*Task description:* The required output is every line from the one containing "[0:00.00-0:00.80]" through the last line of the listing below, copied exactly, pictures excluded.

..........

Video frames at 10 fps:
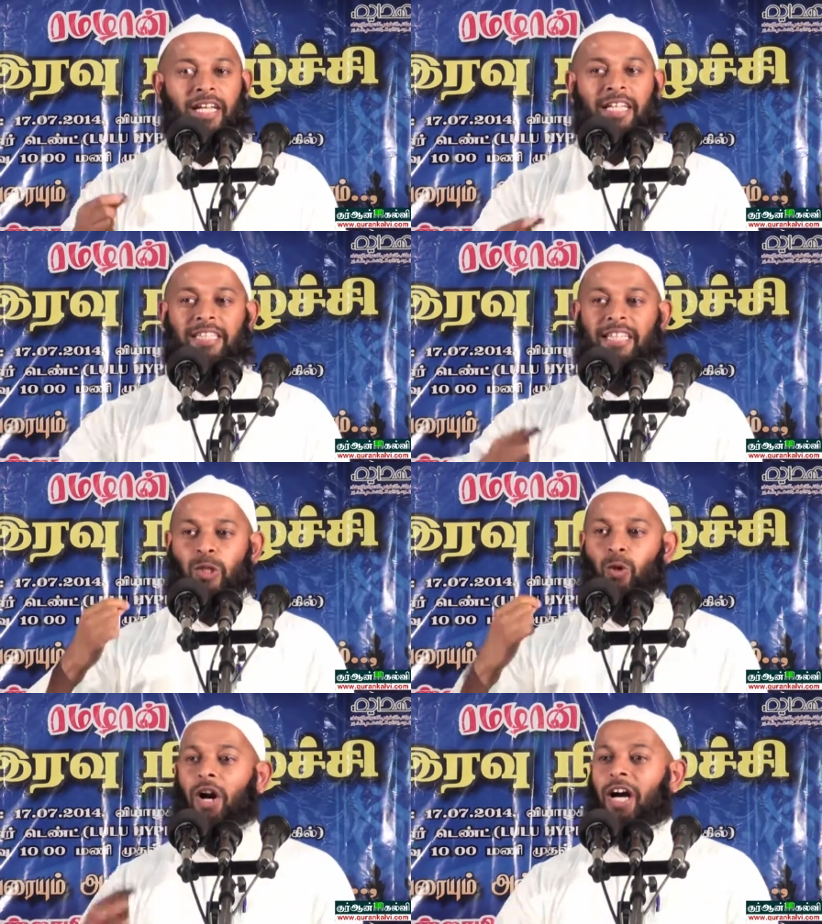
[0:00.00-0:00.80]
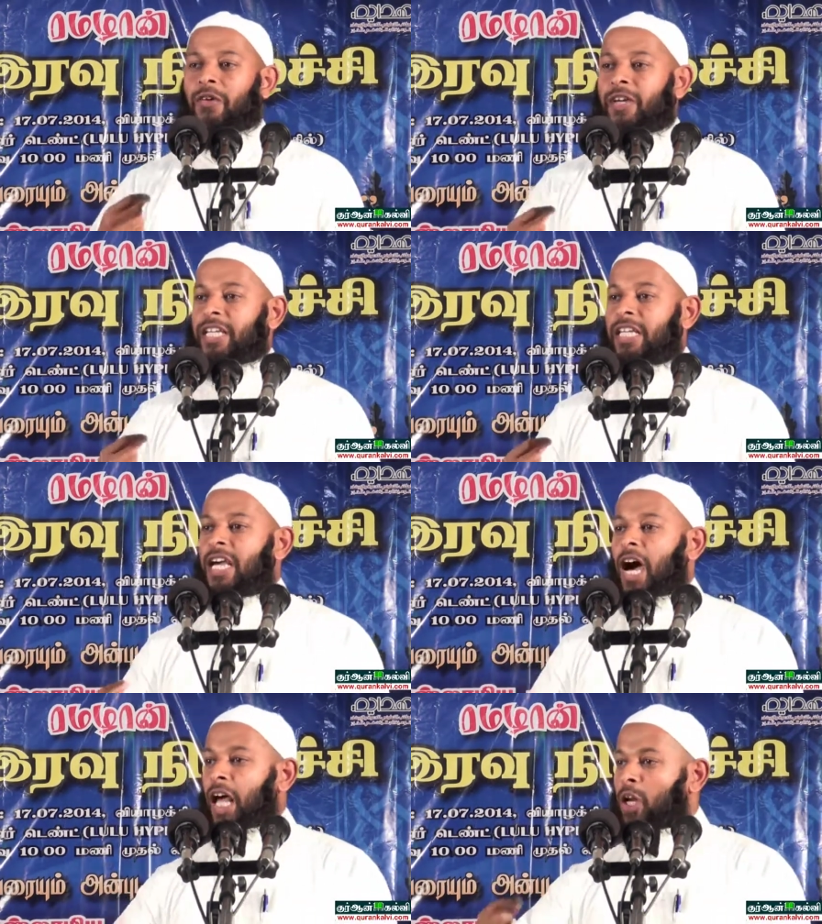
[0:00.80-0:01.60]
இந்த துஆவை
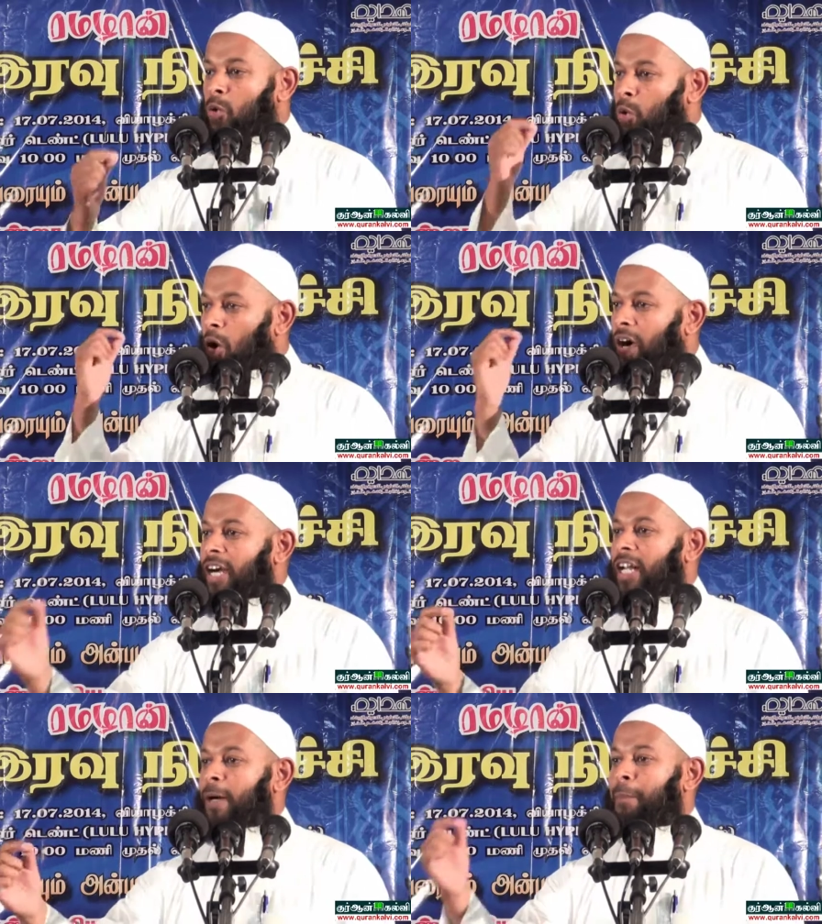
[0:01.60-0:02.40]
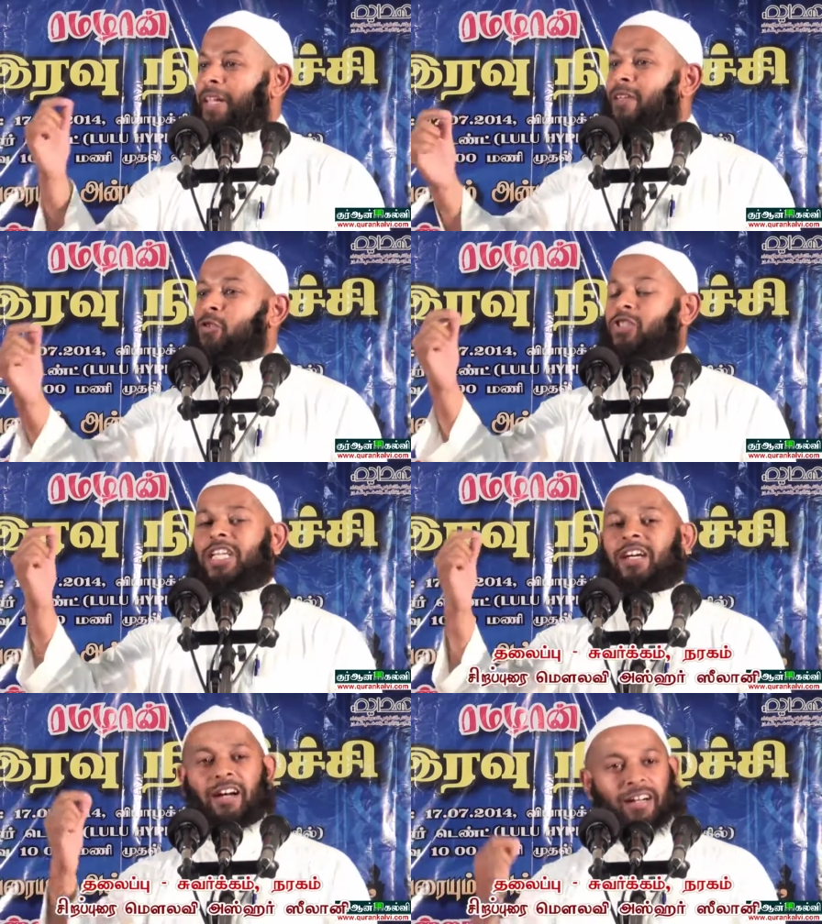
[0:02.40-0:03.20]
அல் குர்ஆனில் பதிவு
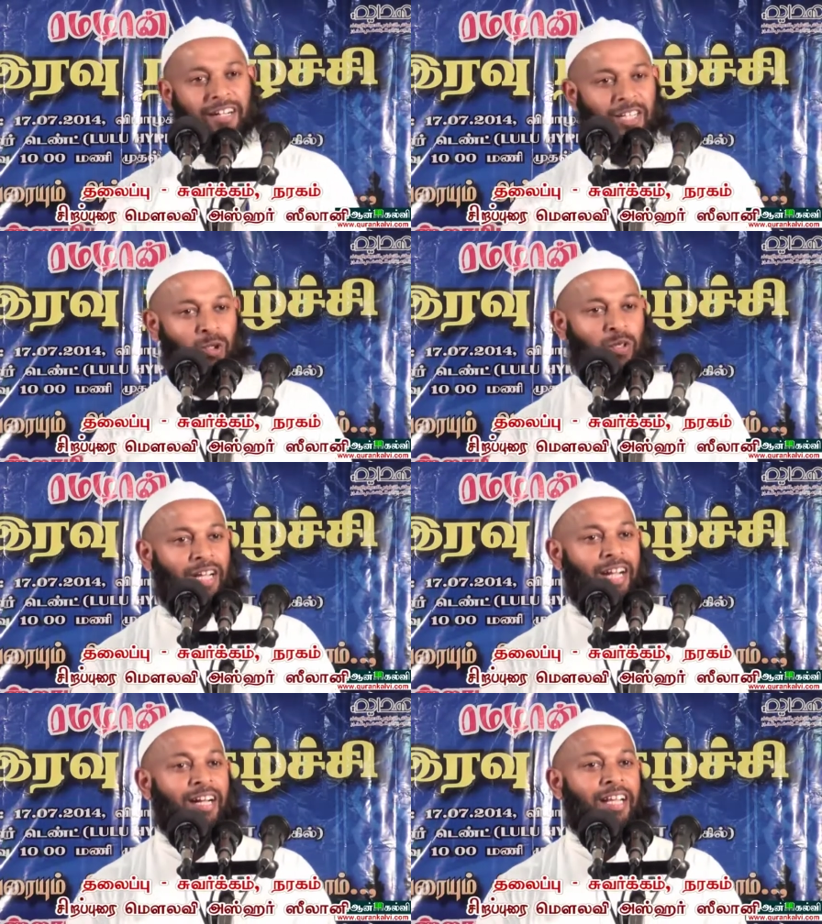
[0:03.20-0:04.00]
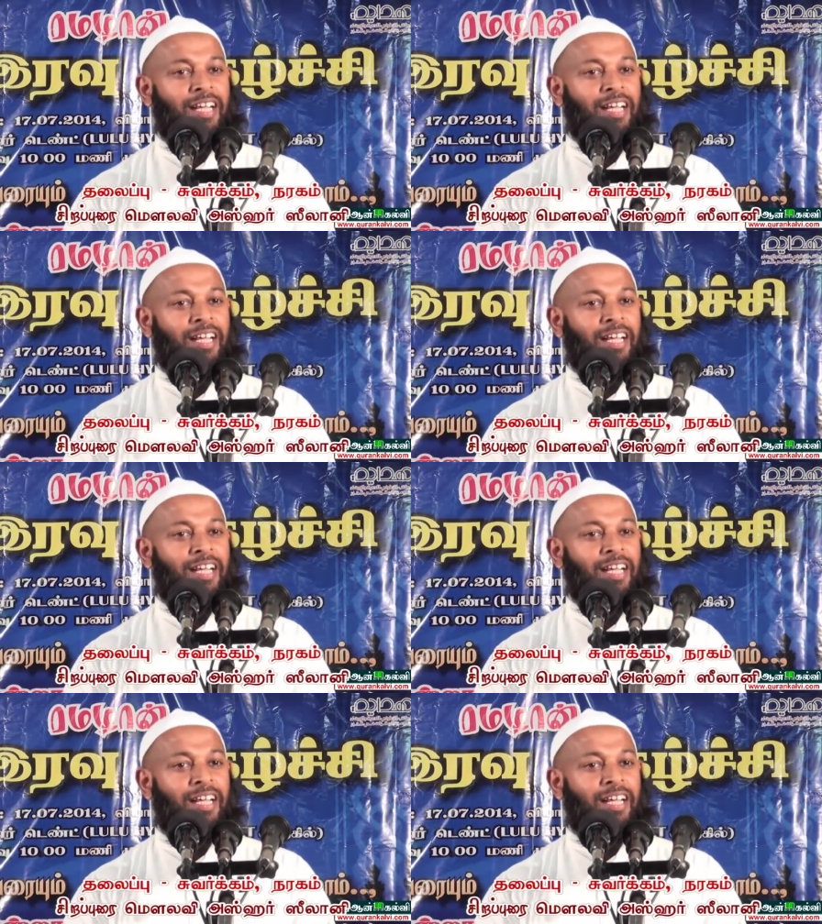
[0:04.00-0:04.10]
செய்கிறான் என்று சொன்னால்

..........

*Output of the task:*
[0:00.00-0:00.80]
[0:00.80-0:01.60]
இந்த துஆவை
[0:01.60-0:02.40]
[0:02.40-0:03.20]
அல் குர்ஆனில் பதிவு
[0:03.20-0:04.00]
[0:04.00-0:04.10]
செய்கிறான் என்று சொன்னால்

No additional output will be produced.